The 2026 FIFA World Cup kicked off with the kind of drama screenwriters would reject for being too on-the-nose. The Netherlands and Japan played to a 2-2 draw on June 14 at AT&T Stadium in Arlington, Texas, with Daichi Kamada burying an equalizer in the 88th minute to deny the Dutch what looked like a comfortable win.

Japanese fans were euphoric. Dutch supporters, who watched a two-minute collapse erase what should have been three points, were decidedly less so. But the real subplot of this tournament’s opening chapter isn’t happening on the pitch. It’s happening on the blockchain.

Crypto scores its first World Cup sponsorship

Five days before kickoff, Kraken was named the Official Crypto Exchange Supporter of FIFA World Cup 2026. That makes it the first cryptocurrency partnership in World Cup history, full stop.

The timing wasn’t lost on the market. Chiliz, the token that powers the Socios fan engagement platform, rallied 28% amid the tournament buzz.

FIFA itself has been building on Avalanche-powered blockchain infrastructure, aiming to facilitate digital asset transactions and elevate fan experiences during the tournament.

On the pitch: two minutes that changed everything

The Netherlands came into the Group F opener as the higher-ranked side and built a 2-1 lead before the 88th minute happened.
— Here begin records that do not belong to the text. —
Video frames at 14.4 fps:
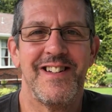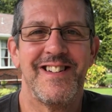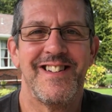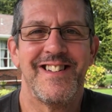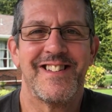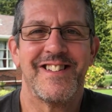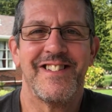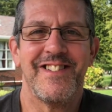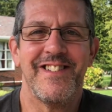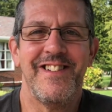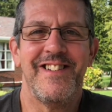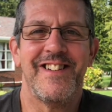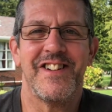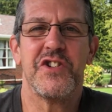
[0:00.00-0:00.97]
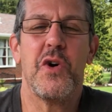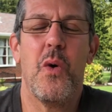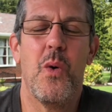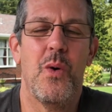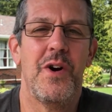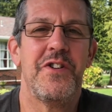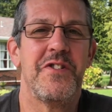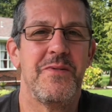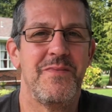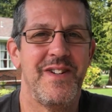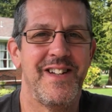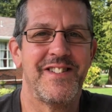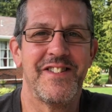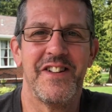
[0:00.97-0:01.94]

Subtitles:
It's clear, it's core to me.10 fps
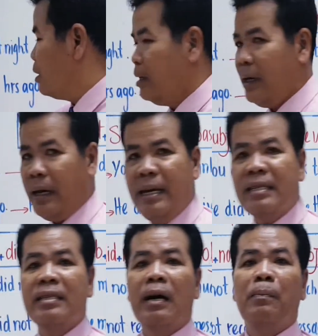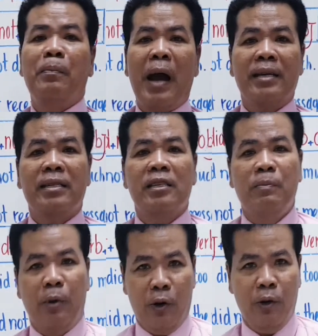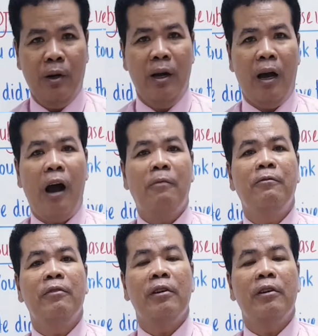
is the past simple ofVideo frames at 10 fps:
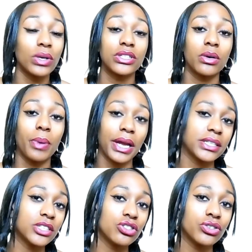what to pay
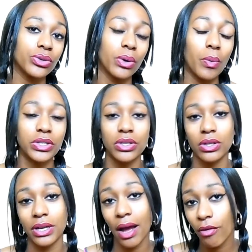attention to and what
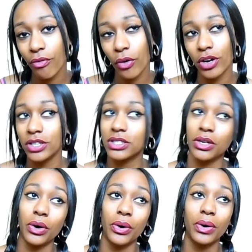to look out for.
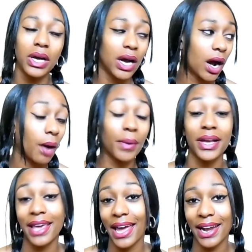So
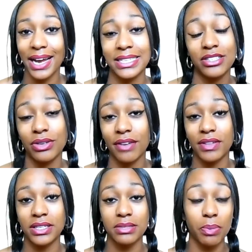again, I still
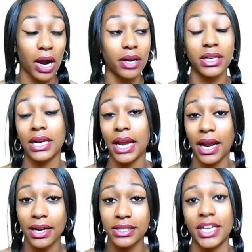give this product an
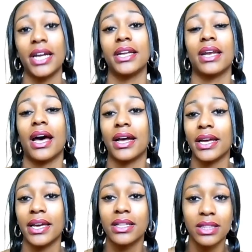8 out of 10.
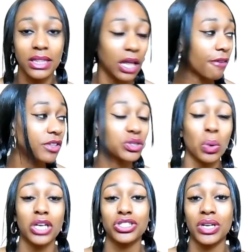I love
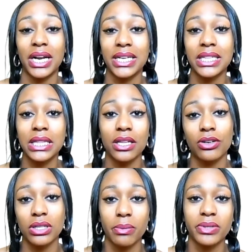this washer and it
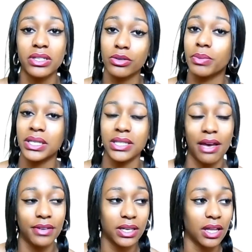literally still beats
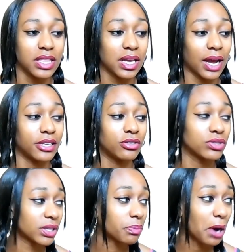having nothing. I
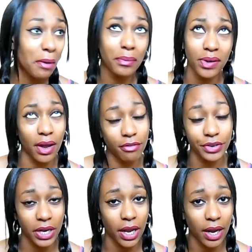use it probably
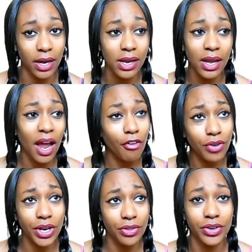every day,
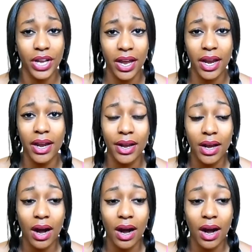every other day.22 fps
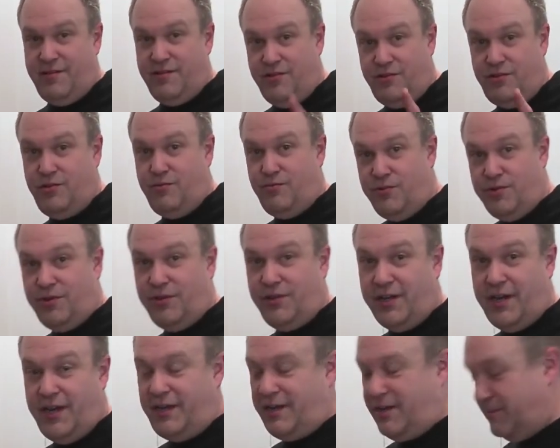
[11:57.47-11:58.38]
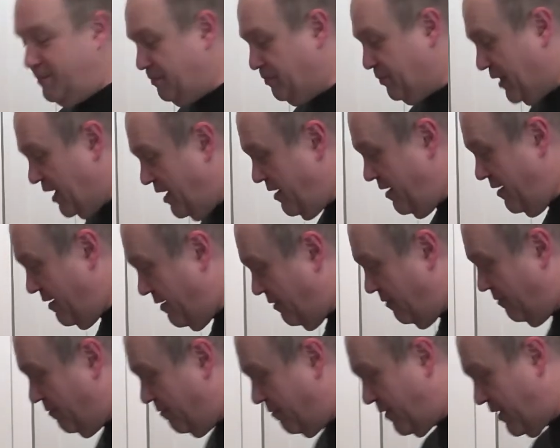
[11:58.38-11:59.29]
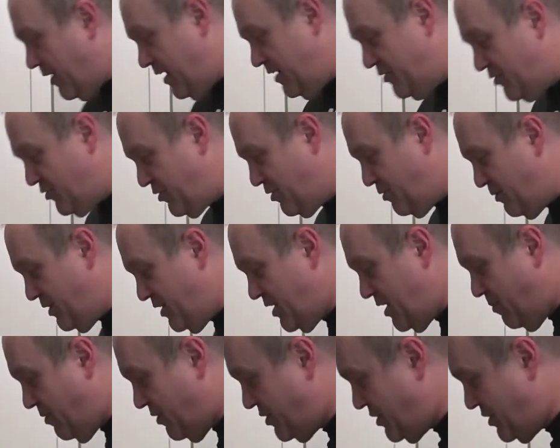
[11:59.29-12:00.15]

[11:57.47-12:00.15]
you will like it. All right, so we double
Kamada found the back of the net to level the score and send the Japanese contingent in Arlington into delirium.

Japanese supporters praised both the result and the atmosphere, treating the draw as validation that their squad belongs among the tournament’s contenders. Dutch fans were left doing the math on how dropped points in the opener could come back to haunt them in the group stage.

The fan token gap no one’s talking about

One detail worth flagging for crypto-native readers: neither the Netherlands nor Japan currently has an official fan token. Group F is, in token terms, a desert.

That’s a notable contrast with past tournaments and other groups, where fan tokens from clubs and national teams on platforms like Socios have generated significant trading volume during major events. The absence here means the crypto activity around this particular match is being driven entirely by broader plays — think Chiliz as a sector bet — and sponsorship narratives like Kraken’s deal, rather than direct team-specific token trading.

Kraken’s sponsorship deal represents a fundamentally different approach than what we saw during the 2022 cycle, when crypto firms were papering stadiums with logos while running on fumes financially. Crypto.com’s $700M naming rights deal for the former Staples Center became a case study in expensive visibility that didn’t obviously move the needle on adoption. Kraken will be hoping the World Cup’s unique global reach produces different results.